Las Vegas Review-Journal (Sunday)
■ For several years, the nation’s intel elite have surreptitiously thrown quite the charity event.
Intel, special ops crowd’s Spookstock gala in its seventh year
WASHINGTON — Sometime earlier this year, one of the most elite social events in Washington took place, but without any fanfare or news coverage.
It drew about 1,800 attendees, and Grammy-winning rocker Lenny Kravitz performed. Yet there were no written invitations, and the actual date and location were carefully guarded secrets.
The annual charitable event is mischievously known as Spookstock. While many Washington insiders, let alone the public, haven’t heard of it, the gala has become a centerpiece for the capital region’s tightknit intelligence and military special operations communities.
“I’ve done my share of formal events and black dress nights. This is a lot more fun,” said retired Maj.
Gen. Clay Hutmacher, the former director of operations for U.S. Special Operations Command. “It’s very casual. If you want to show up in a Def Leppard T-shirt, that’s fine.”

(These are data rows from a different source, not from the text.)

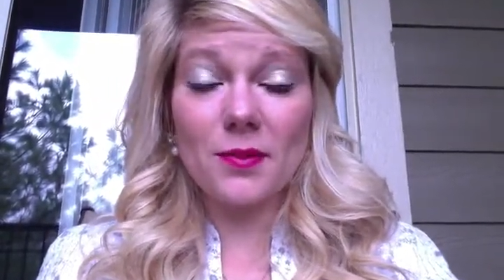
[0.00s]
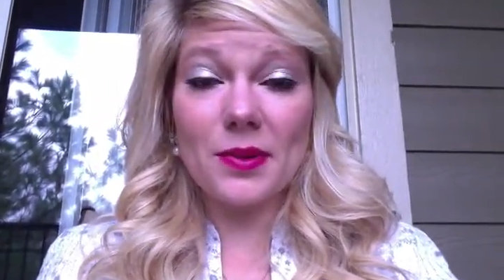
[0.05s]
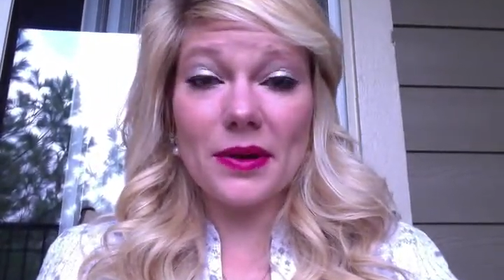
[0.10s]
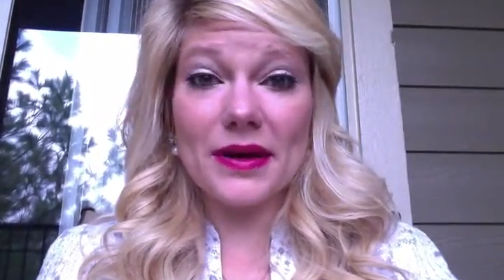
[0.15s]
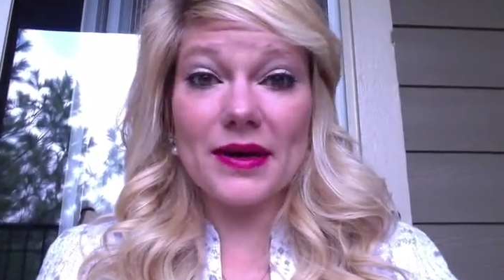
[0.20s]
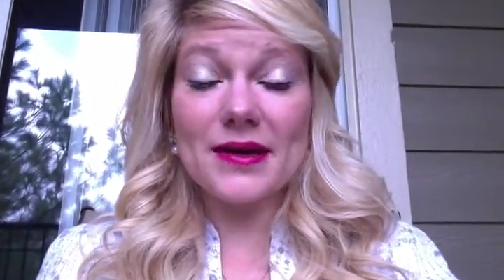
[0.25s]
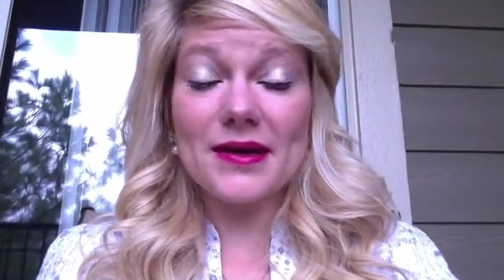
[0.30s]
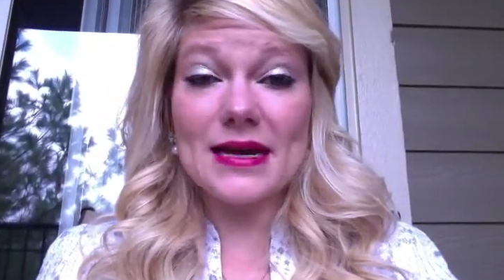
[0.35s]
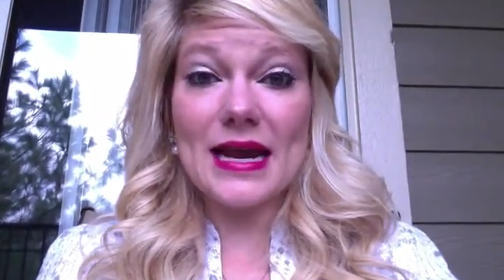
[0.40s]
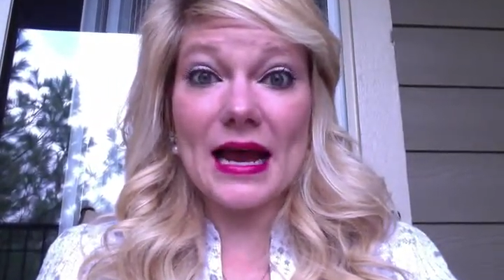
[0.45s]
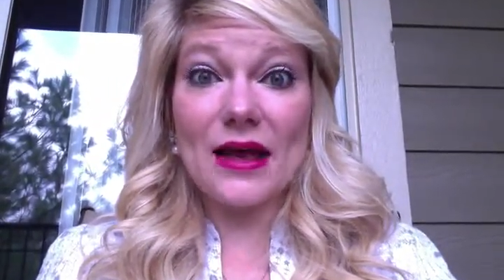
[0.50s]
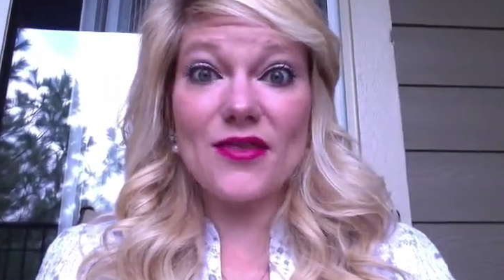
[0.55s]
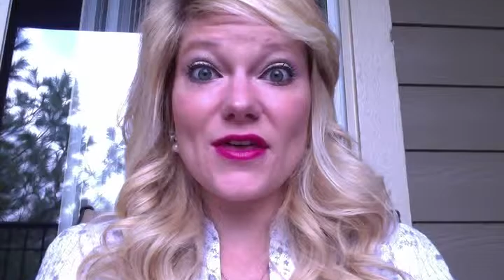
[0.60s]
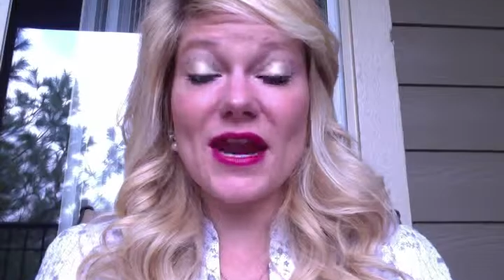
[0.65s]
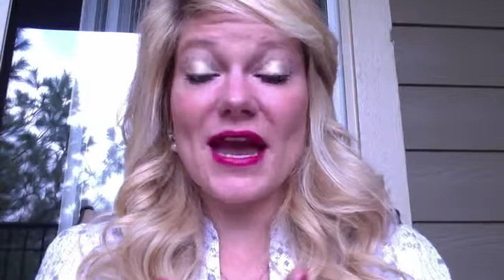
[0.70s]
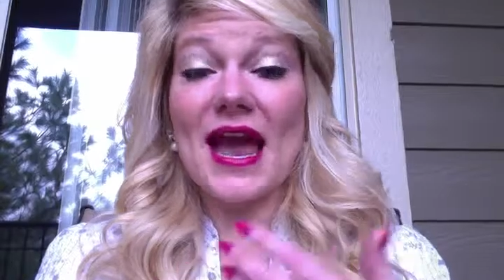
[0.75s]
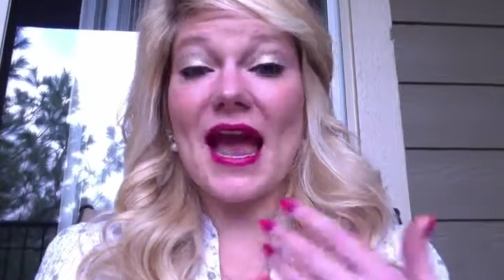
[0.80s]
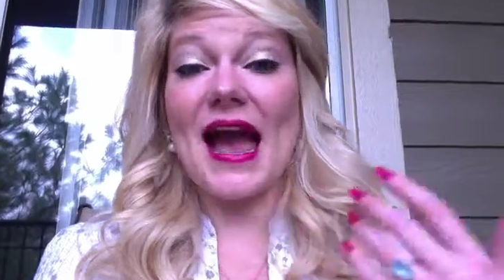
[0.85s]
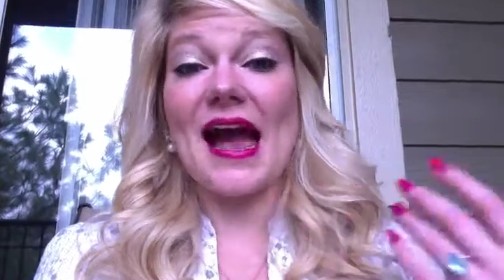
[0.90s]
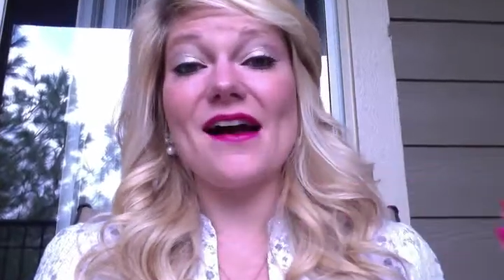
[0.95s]
but now that
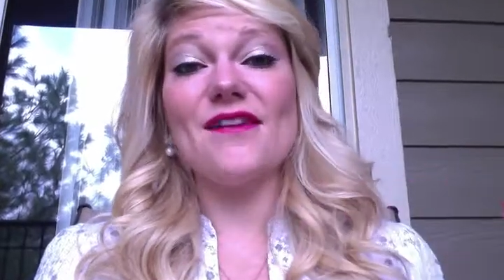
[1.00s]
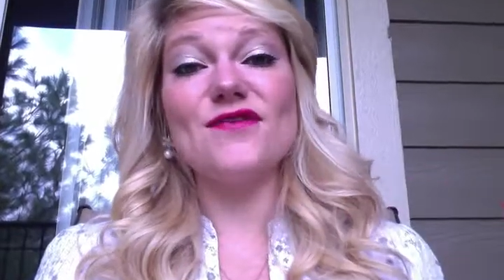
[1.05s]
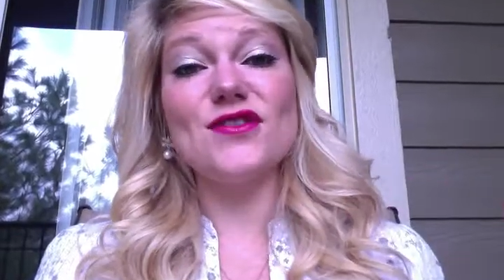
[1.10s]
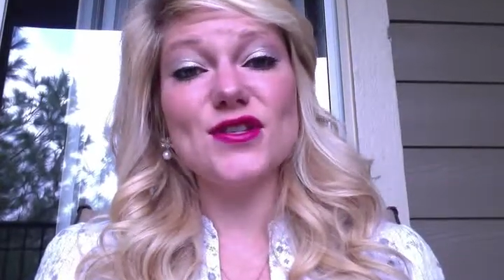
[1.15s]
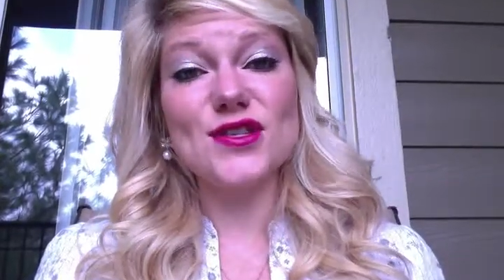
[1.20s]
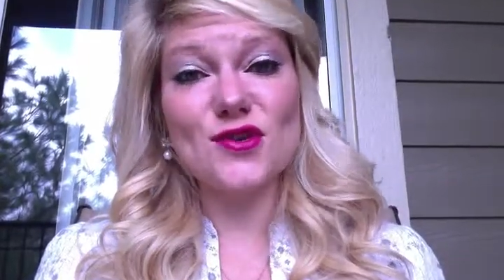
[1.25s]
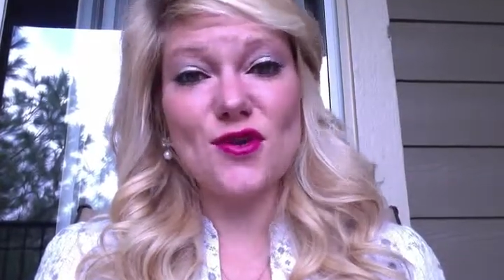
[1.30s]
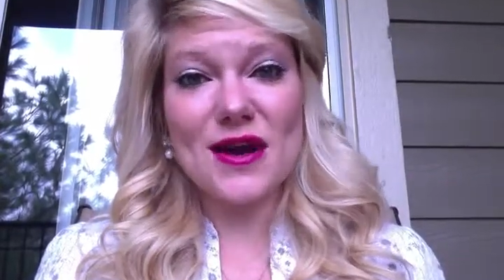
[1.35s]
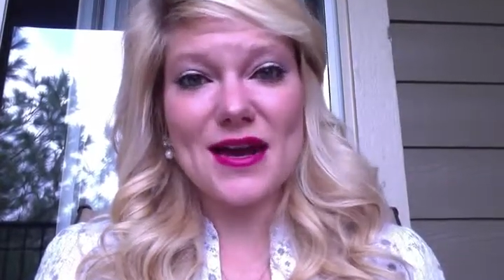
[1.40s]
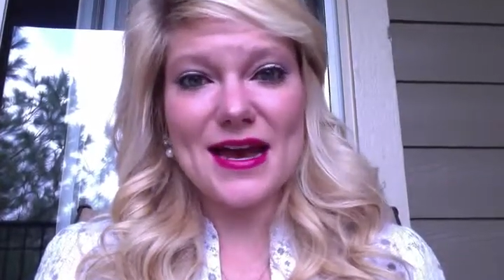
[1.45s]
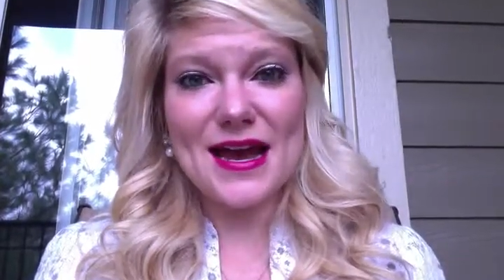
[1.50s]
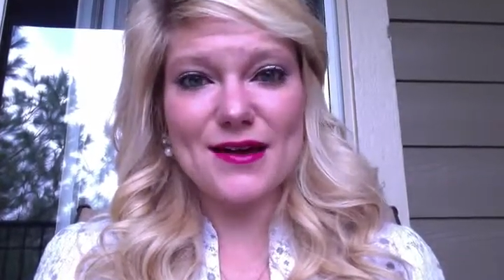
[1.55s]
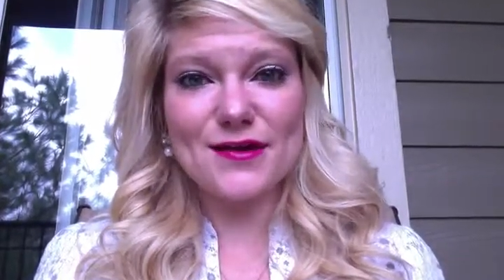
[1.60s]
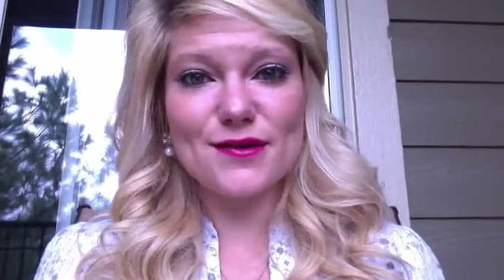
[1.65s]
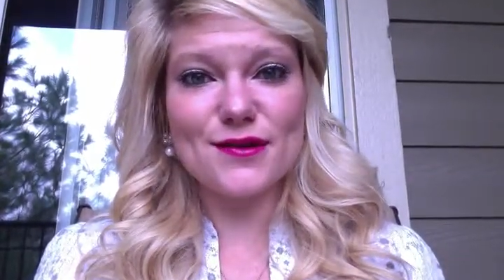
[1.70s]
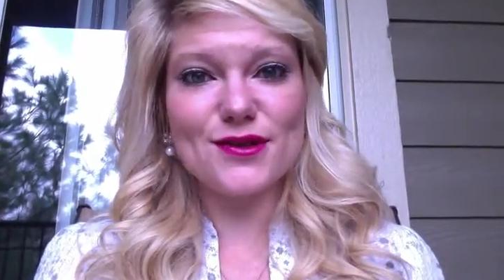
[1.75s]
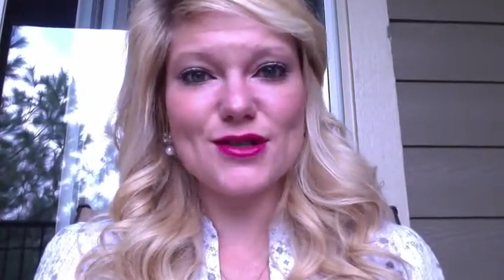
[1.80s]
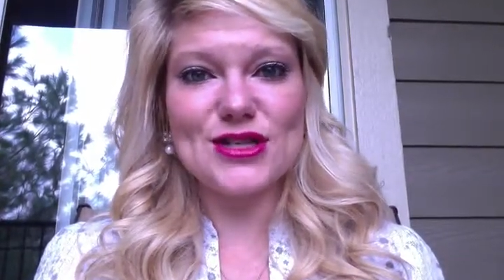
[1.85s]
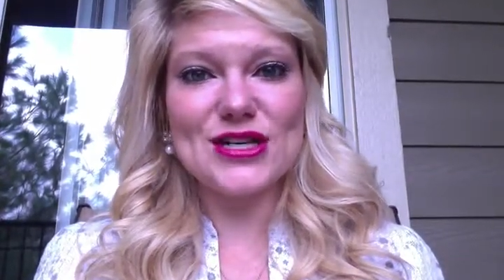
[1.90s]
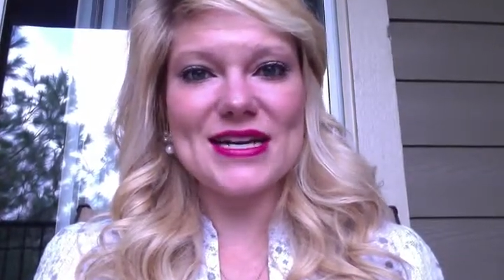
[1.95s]
I have this great
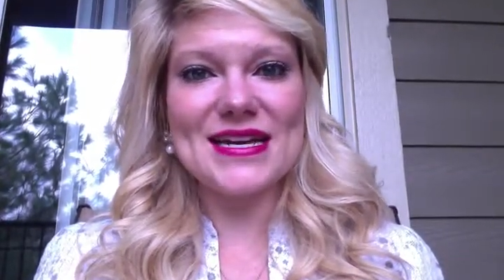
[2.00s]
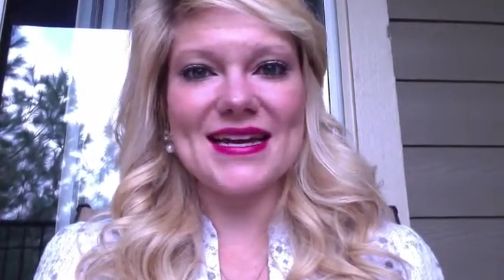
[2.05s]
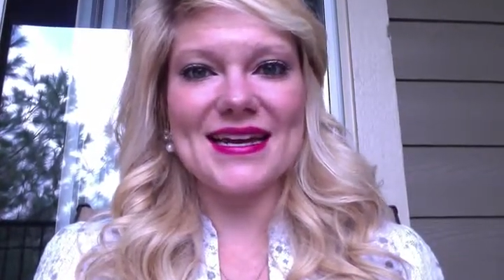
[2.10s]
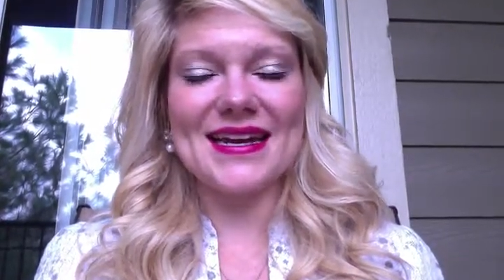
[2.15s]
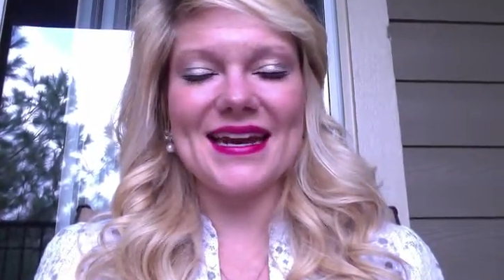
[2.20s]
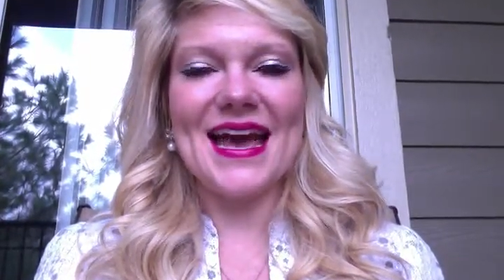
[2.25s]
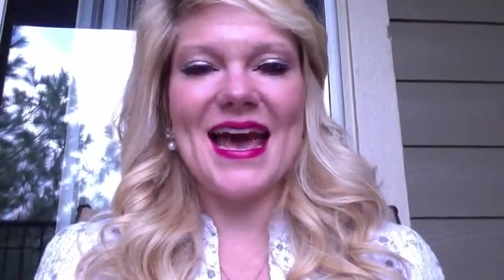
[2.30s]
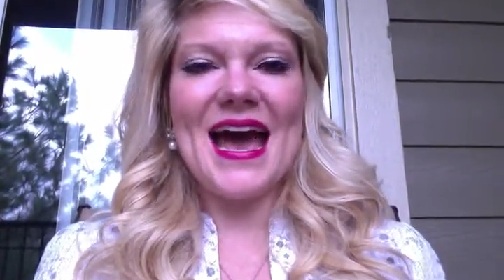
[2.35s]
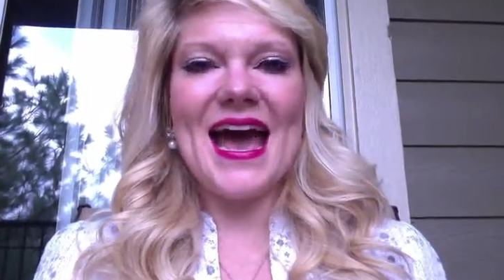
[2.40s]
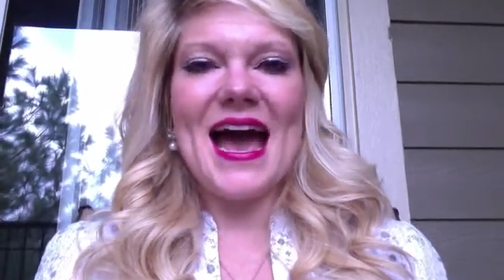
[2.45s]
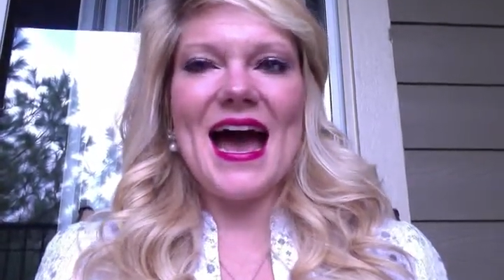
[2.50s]
energy and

Now in its seventh year, Spookstock has raised millions for the CIA Officers Memorial Foundation and the Special Operations Warrior Foundation, which look after the families of CIA officers and special operations forces killed in the field.
Last year, after expenses, each charity received about $400,000, according to Spookstock board member Mark Kelton.
The event is essentially fueled by defense contractors and mainstays of the military-industrial complex that pay big money for a table or a balcony box.
The invitation list and event details are closely guarded by Kelton, a retired CIA officer, and the four-member board. Given the clandestine nature of some of the participants’ work life, news coverage and social media postings are avoided.
The only real online traces are a smattering of articles, some briefs in intelligence-focused newsletters and a few unauthorized YouTube videos.
The guests of honor are a few dozen young beneficiaries: college seniors or recent graduates who have had their entire university education paid for by one of the foundations.
While the CIA foundation focuses exclusively on funding higher education, the special operations fund helps cover preschool, tutoring, SAT prep and college visits in addition to a full scholarship.
“We call it cradle to career,” said Hutmacher, the head of the foundation, who estimates that the fund spends an average of $250,000 per child. The standard military death benefit for a soldier killed on duty is a lump-sum payment of $100,000.